Council leader quits after ordering midnight felling of 110 trees
The Tory council leader that oversaw the felling of more than 100 trees in Plymouth has quit following an outcry over the operation.
Councillor Richard Bingley was facing a vote of no confidence next Monday over his decision to approve the felling of 110 trees in the city centre under cover of darkness last week in an act labelled “environmental vandalism”.
Instead he said he would step aside from his role as leader of Plymouth City Council.
Mr Bingley said: “I’ve always said I’m not a full-time politician, I don’t seek to be, I’m just an individual who is passionate and ambitious for Plymouth.
“If others feel they can run our glorious Ocean City better, then that’s great with me. ‘Over to you,’ I say.”
Plymouth City Council removed 110 trees in an operation that began at 1am last Wednesday morning to make way for a £12.7 million redevelopment of Armada Way, despite significant local opposition.
Luke Pollard, the Labour MP for Plymouth Sutton and Devonport, said on Wednesday that Mr Bingley had “no option but to resign” after his “disastrous handling” of the tree felling.
“Felling over 100 trees without proper public consultation was an act of environmental vandalism,” Mr Pollard said.

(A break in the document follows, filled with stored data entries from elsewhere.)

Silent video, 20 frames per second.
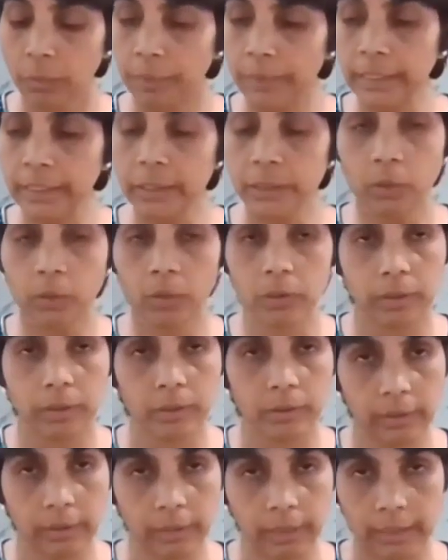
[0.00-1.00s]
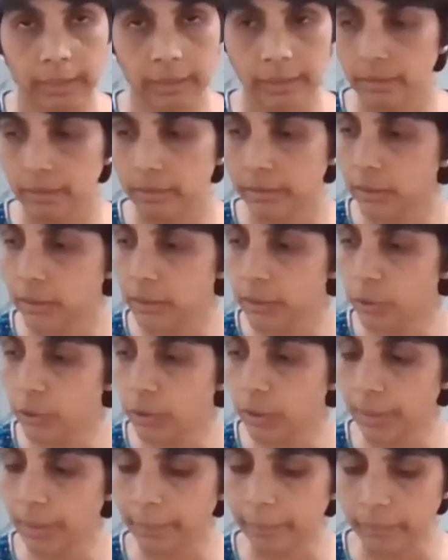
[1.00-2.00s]
Now please note that this
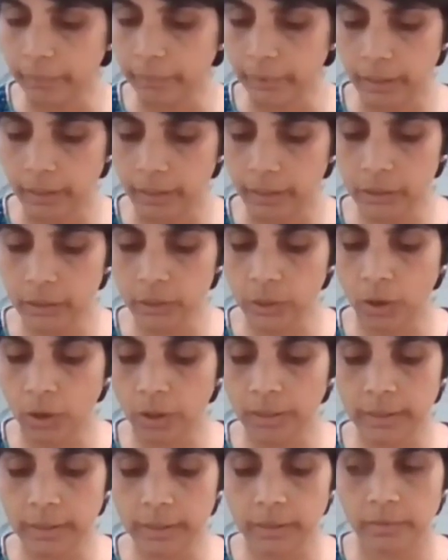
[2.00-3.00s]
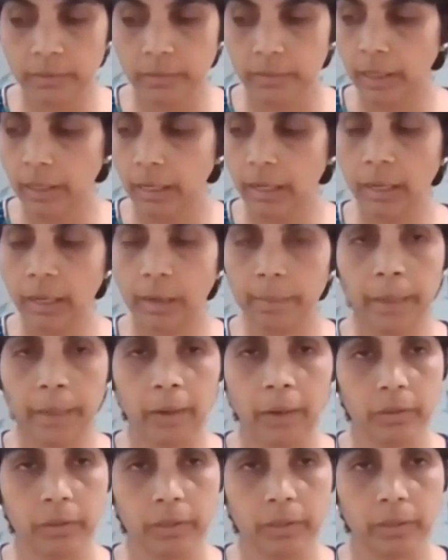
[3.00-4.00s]
sukham is not
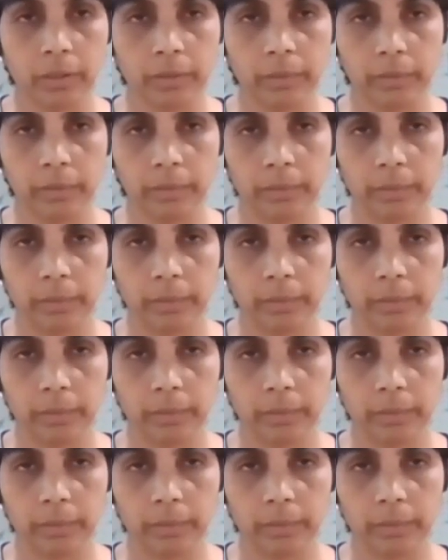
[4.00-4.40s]
about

The project was also criticised by the Woodland Trust, which said it was “appalled to see the scale of tree felling in Plymouth city centre and the use of secretive night-time operations to do this”.

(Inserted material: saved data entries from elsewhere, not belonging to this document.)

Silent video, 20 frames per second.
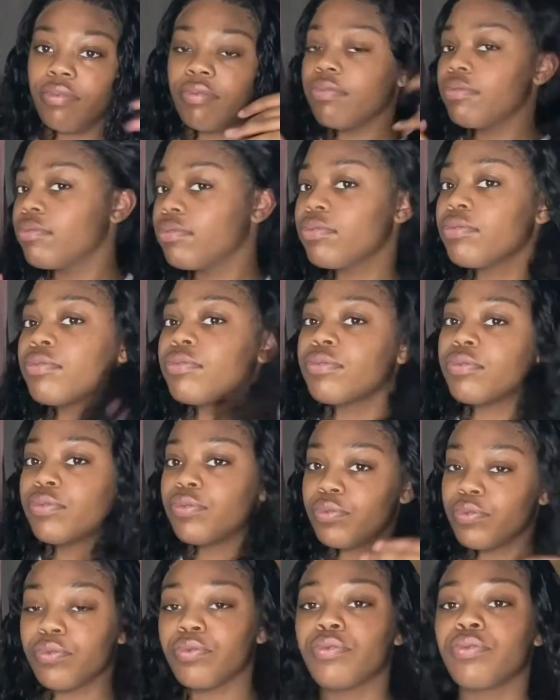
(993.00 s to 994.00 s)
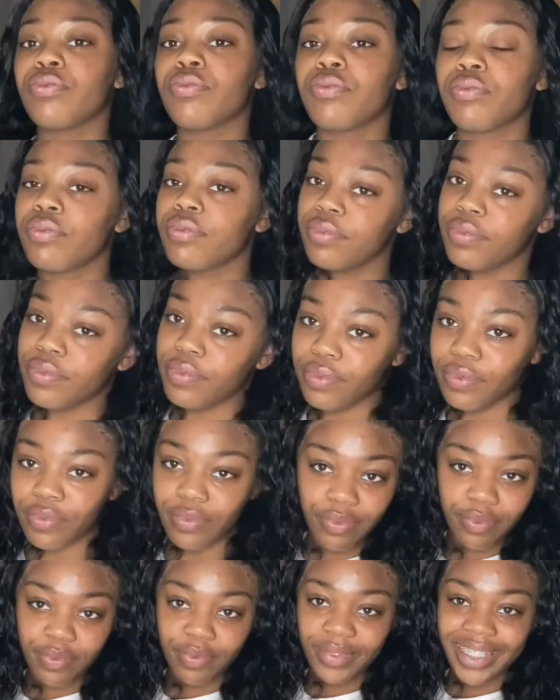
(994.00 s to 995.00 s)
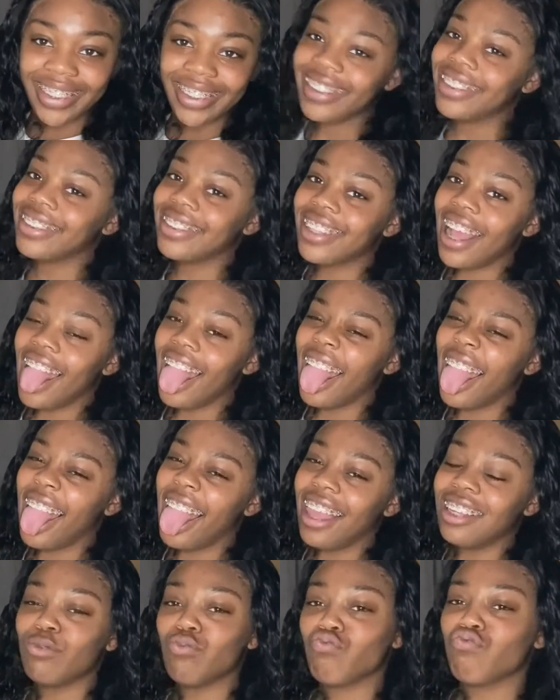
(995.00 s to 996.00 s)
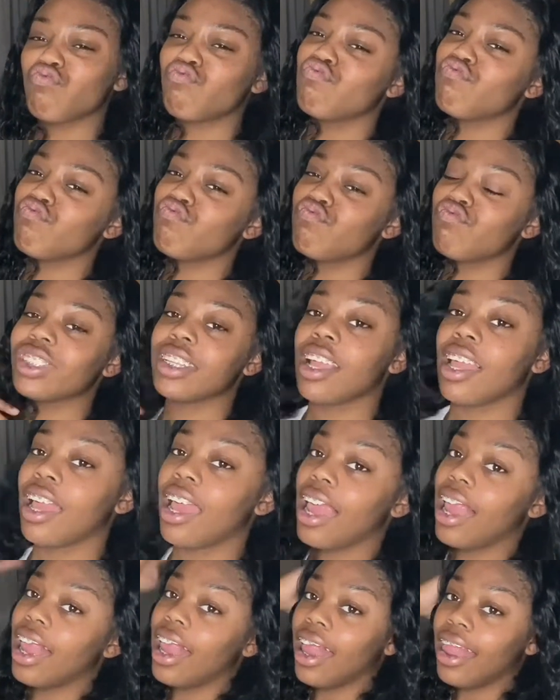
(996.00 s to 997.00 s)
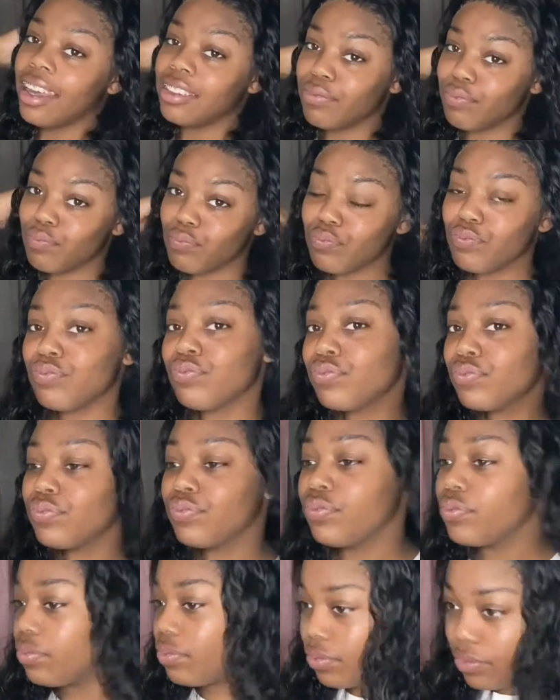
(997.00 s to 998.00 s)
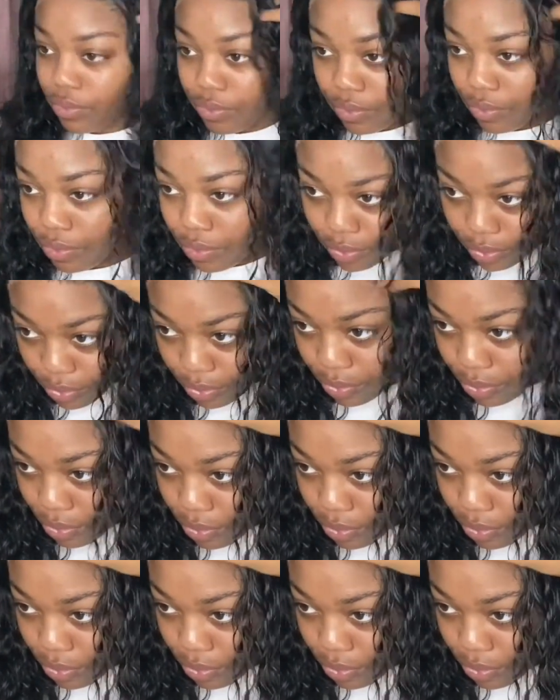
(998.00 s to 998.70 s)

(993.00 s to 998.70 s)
Girl, this is not even lace. Now the scalp is just intact. Your hair grew overnight.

Local campaigners secured a last minute injunction to stop the felling of the remaining 16 trees once they heard the operation was under way, and are now seeking a judicial review into the decision-making process.
Council seeking to lift injunction
Plymouth City Council said last week it would seek to have the injunction lifted at a hearing this Friday.

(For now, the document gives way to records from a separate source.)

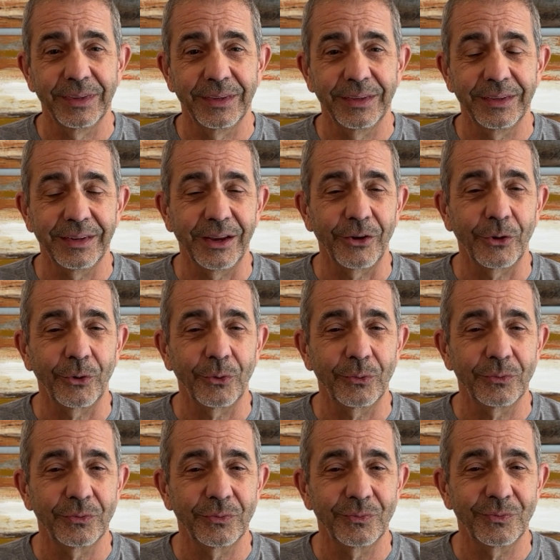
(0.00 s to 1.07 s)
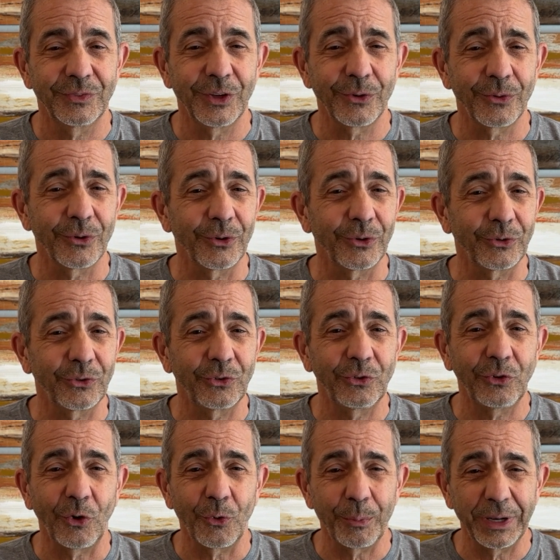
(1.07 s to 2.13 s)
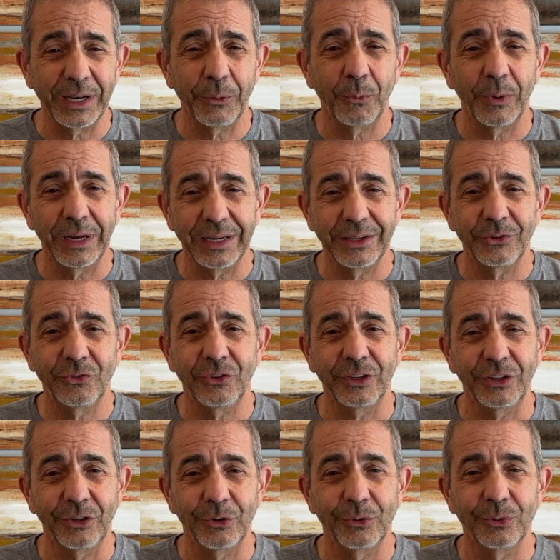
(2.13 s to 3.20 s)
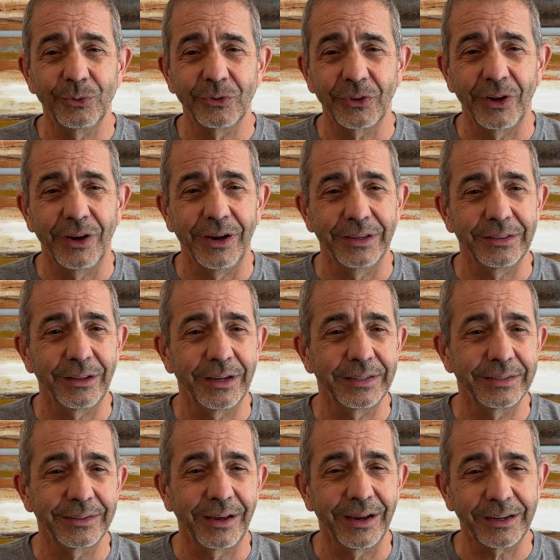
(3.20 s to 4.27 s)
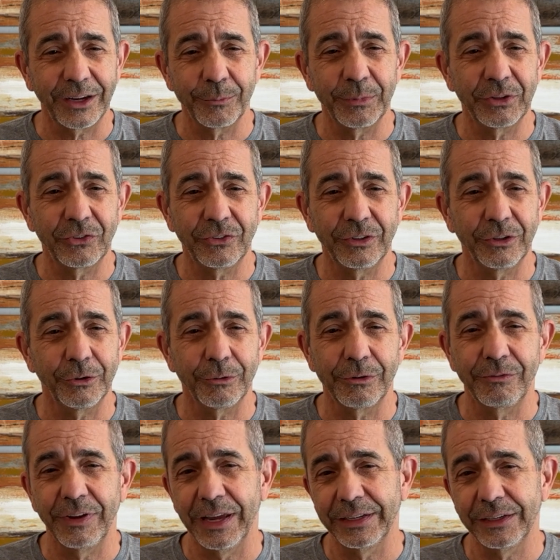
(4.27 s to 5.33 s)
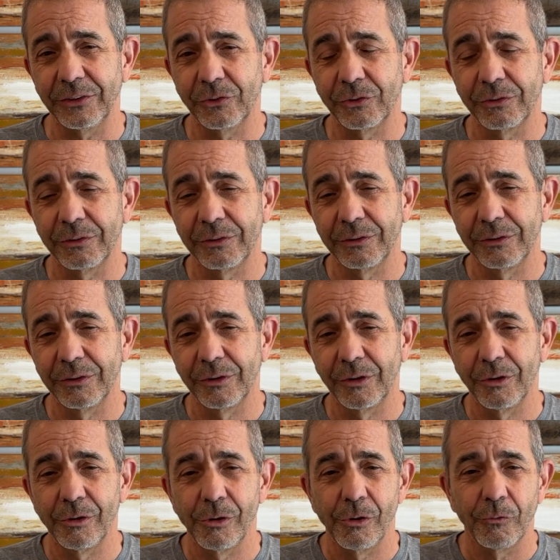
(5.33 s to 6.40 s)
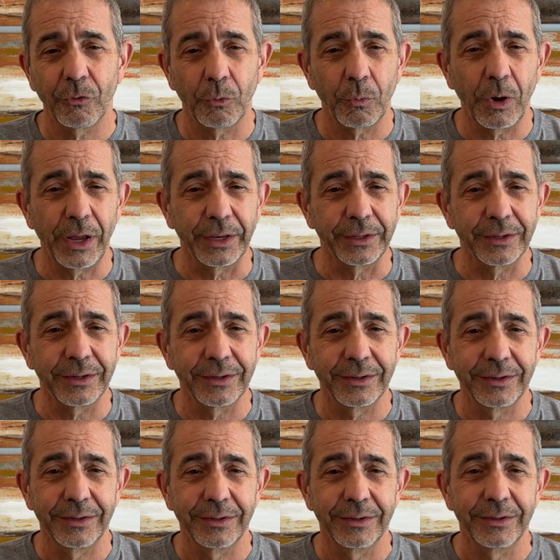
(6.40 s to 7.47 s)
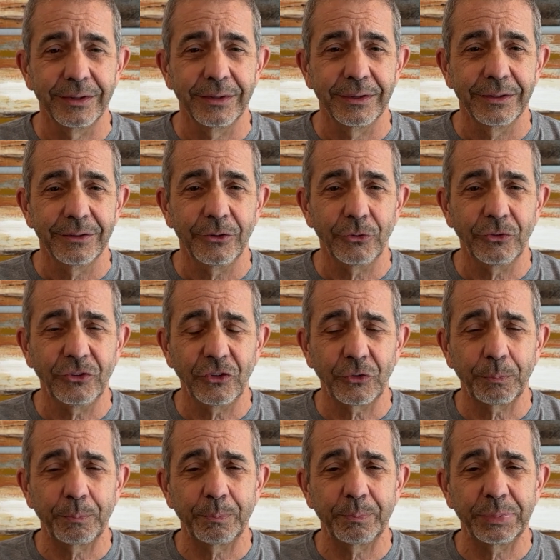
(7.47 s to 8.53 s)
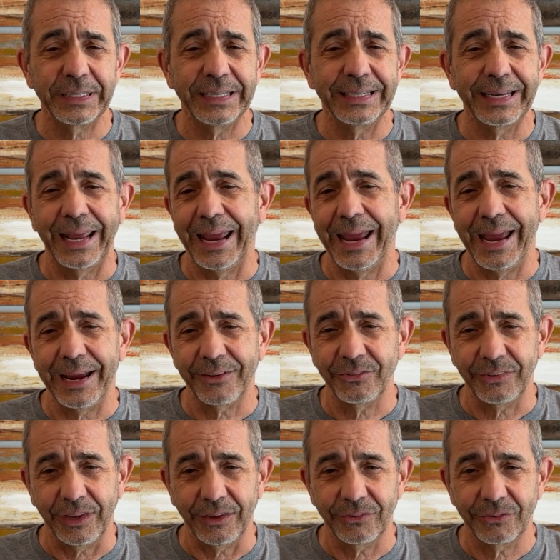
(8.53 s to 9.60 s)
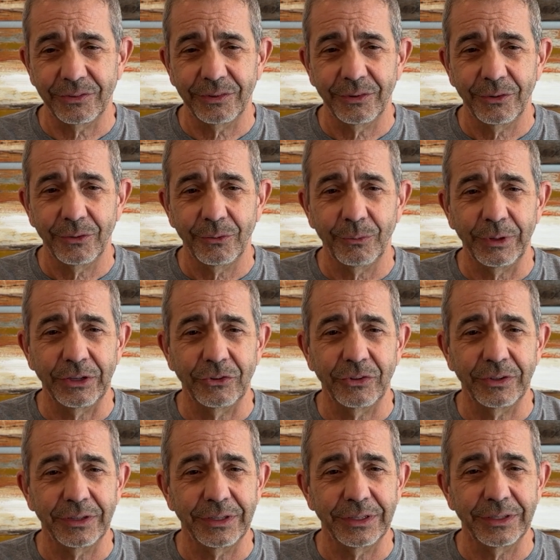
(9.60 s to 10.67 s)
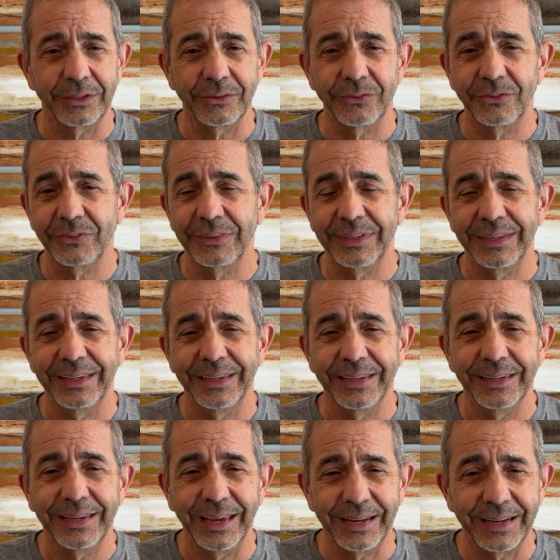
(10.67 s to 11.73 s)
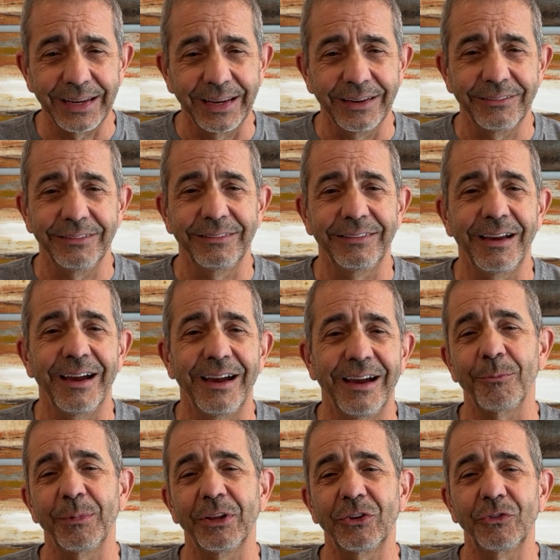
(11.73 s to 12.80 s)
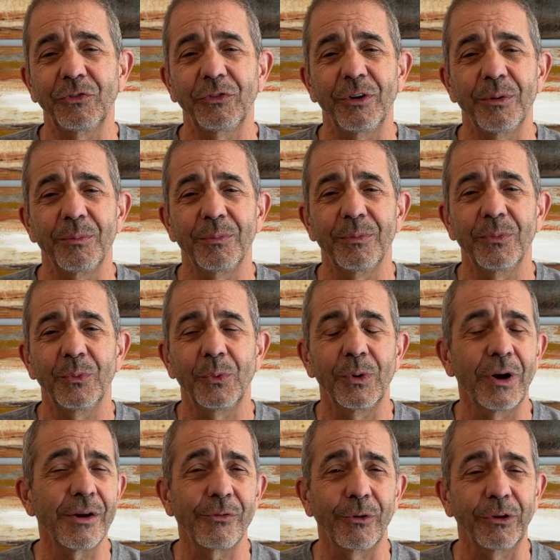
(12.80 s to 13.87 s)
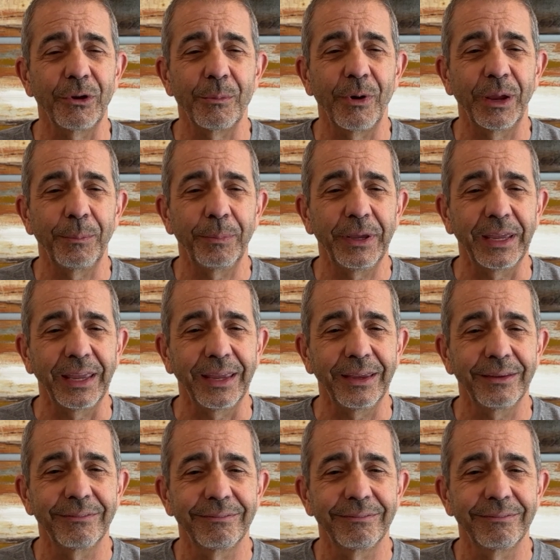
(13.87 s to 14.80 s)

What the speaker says: Now, there are so many ways to use online documents to your advantage. For one, there's just plain access, which is getting to documents from wherever you might be.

The council originally defended its decision to go ahead with the project to “transform this tired and dated city centre route”.
Shortly before the trees were felled, Mr Bingley signed a decision to press ahead which warned there was a risk of losing government funding for the project if it was “not implemented quickly”.
Mr Bingley, who only took over as Tory leader a year ago in March 2022, had insisted the felling was right because it would create a “wonderful tree lined zone whereby businesses and cafes and people feel safe”.
The felling project came amid acrimony over the development among different factions within the council, which is on a knife-edge after several Conservative defections.
Mr Bingley did not give a specific reason for his resignation on Wednesday. But he said: “I urge my successors not to sink back into petty party political infighting as that sad tendency has held back our city for so many years in the past.
“When good people see that, they soon politely walk away.”
Johnny Mercer, the Tory MP for nearby Plymouth Moor, last week urged “all sides to lower the rhetoric”.
“We don’t have any ‘monsters’ working for the local authority; neither is this ‘devastation on an Amazonian scale’,” he said. “It makes us look ridiculous. But please behave courteously and with respect to all sides.”
The controversy came a week after an dependent inquiry into a major tree felling operation in Sheffield, which criticised Sheffield City Council’s “dishonest behaviour”.